Communication forcée de données personnelles à un syndicat : nécessaire vigilance du juge
Un juge de la mise en état ayant notamment enjoint à une société de communiquer à des syndicats, dans les deux mois suivant la signification de son ordonnance, pour chacune des huit salariées présentées par les demandeurs à la procédure, la liste nominative de tous les salariés embauchés sur une même classification à plus ou moins deux ans par rapport à l’année d’embauche et, pour tous les salariés de ces listes nominatives leur date de naissance, leur sexe, leur niveau de qualification à l’embauche, les dates de passage aux niveaux de classification supérieurs et les niveaux de classification, le salaire brut mensuel de chaque année, en décomposant le salaire de base, les primes fixes et les éléments de rémunération variable de toute nature et les bulletins de paie de décembre depuis leur date d’embauche, la cour d’appel déclare irrecevable l’appel formé par la société, qui forme un pourvoi contre cet arrêt.
L’atteinte éventuelle aux droits des tiers, concernés par une mesure de communication de leurs données personnelles à des parties à un litige, doit nécessairement faire l’objet d’un examen par le juge avant l’exécution de la mesure au regard des droits reconnus par le RGPD, une telle atteinte ne pouvant plus, une fois les pièces communiquées, être utilement réparée par un contrôle postérieur.
Par conséquent, afin de garantir l’effectivité de l’application du droit de l’Union européenne et, plus précisément, du règlement précité, il convient de déclarer le pourvoi immédiatement recevable à l’encontre d’une décision, statuant sur une demande de communication forcée de pièces contenant des données à caractère personnel de tiers entrant dans le champ d’application matériel du RGPD, sans limiter l’ouverture du pourvoi à un excès de pouvoir consacré ou commis par le juge.

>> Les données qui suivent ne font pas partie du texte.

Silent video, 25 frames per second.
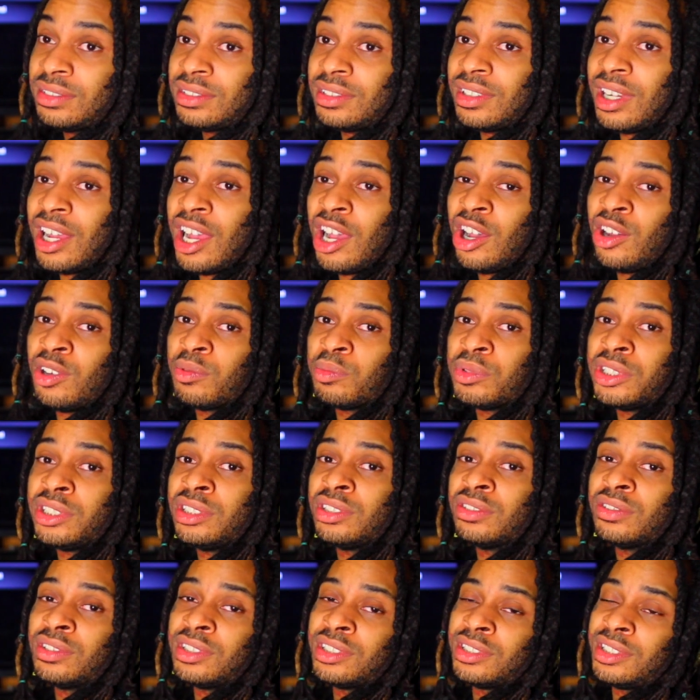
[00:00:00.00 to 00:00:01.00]
I don't be
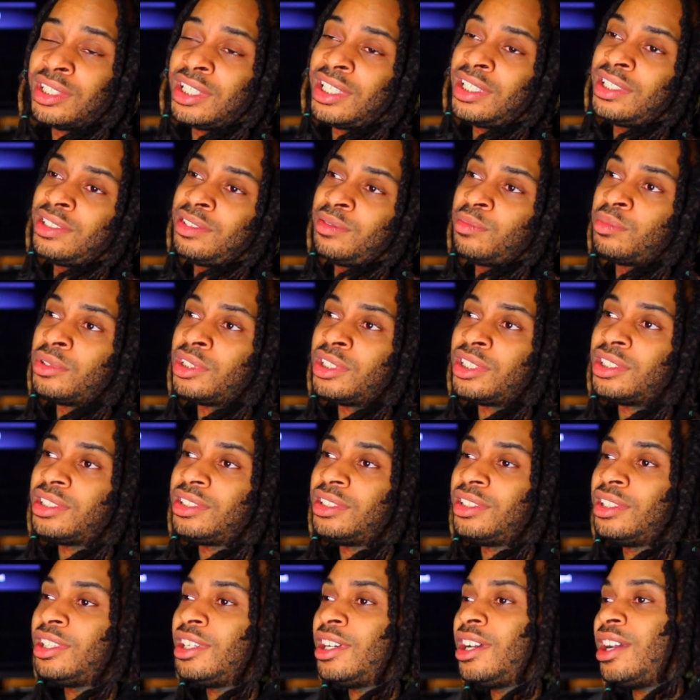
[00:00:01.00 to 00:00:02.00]
doing nothing, but
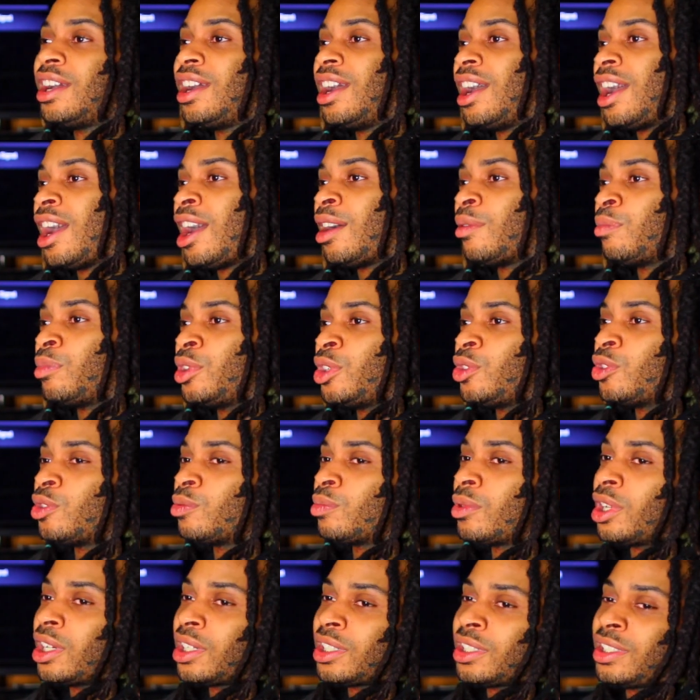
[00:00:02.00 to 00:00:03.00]
I'll be
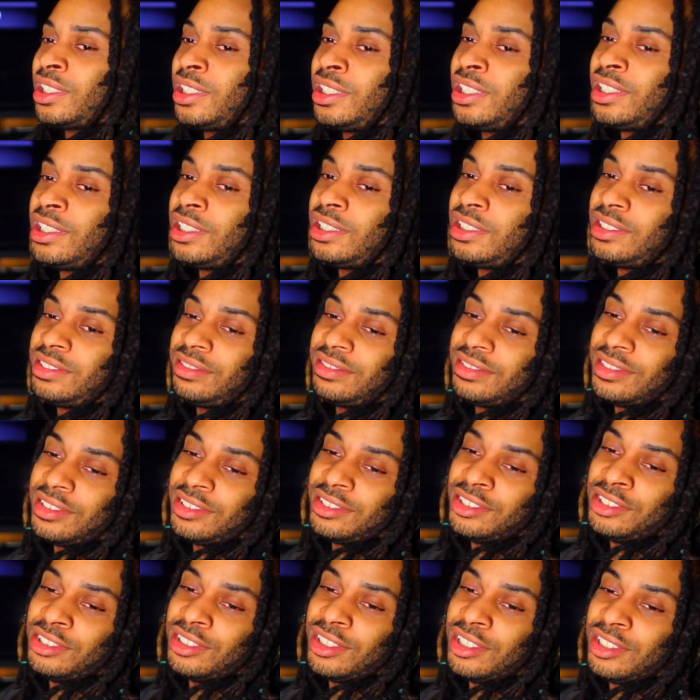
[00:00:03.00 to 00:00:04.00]
with my kid,
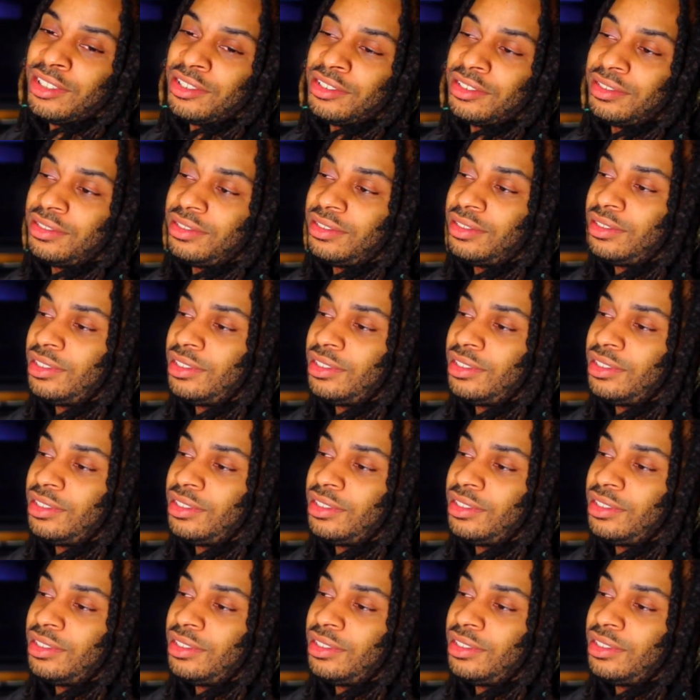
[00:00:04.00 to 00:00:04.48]
you know.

Il appartient au juge saisi d’une demande de communication de pièces sur le fondement de l’article 789, 5°, du Code de procédure civile, d’abord, de rechercher si cette communication n’est pas nécessaire à l’exercice du droit à la preuve de la discrimination alléguée et proportionnée au but poursuivi et s’il existe ainsi un motif légitime de conserver ou d’établir avant tout procès la preuve de faits dont pourrait dépendre la solution d’un litige, ensuite, si les éléments dont la communication est demandée sont de nature à porter atteinte à la vie personnelle d’autres salariés, de vérifier quelles mesures sont indispensables à l’exercice du droit à la preuve et proportionnées au but poursuivi, au besoin en cantonnant d’office le périmètre de la production de pièces sollicitées au regard notamment des faits invoqués au soutien de la demande en cause et de la nature des pièces sollicitées.
Il lui appartient également de veiller au principe de minimisation des données à caractère personnel, en ordonnant, au besoin d’office, l’occultation, sur les documents à communiquer par l’employeur au salarié demandeur, de toutes les données à caractère personnel des salariés de comparaison non indispensables à l’exercice du droit à la preuve et proportionnées au but poursuivi. Pour ce faire, il lui incombe de s’assurer que les mentions, qu’il spécifiera comme devant être laissées apparentes, sont adéquates, pertinentes et strictement limitées à ce qui est indispensable à la comparaison entre salariés en tenant compte du ou des motifs allégués de discrimination.
Il lui appartient enfin de faire injonction aux parties de n’utiliser les données personnelles des salariés de comparaison, contenues dans les documents dont la communication est ordonnée, qu’aux seules fins de l’action en discrimination.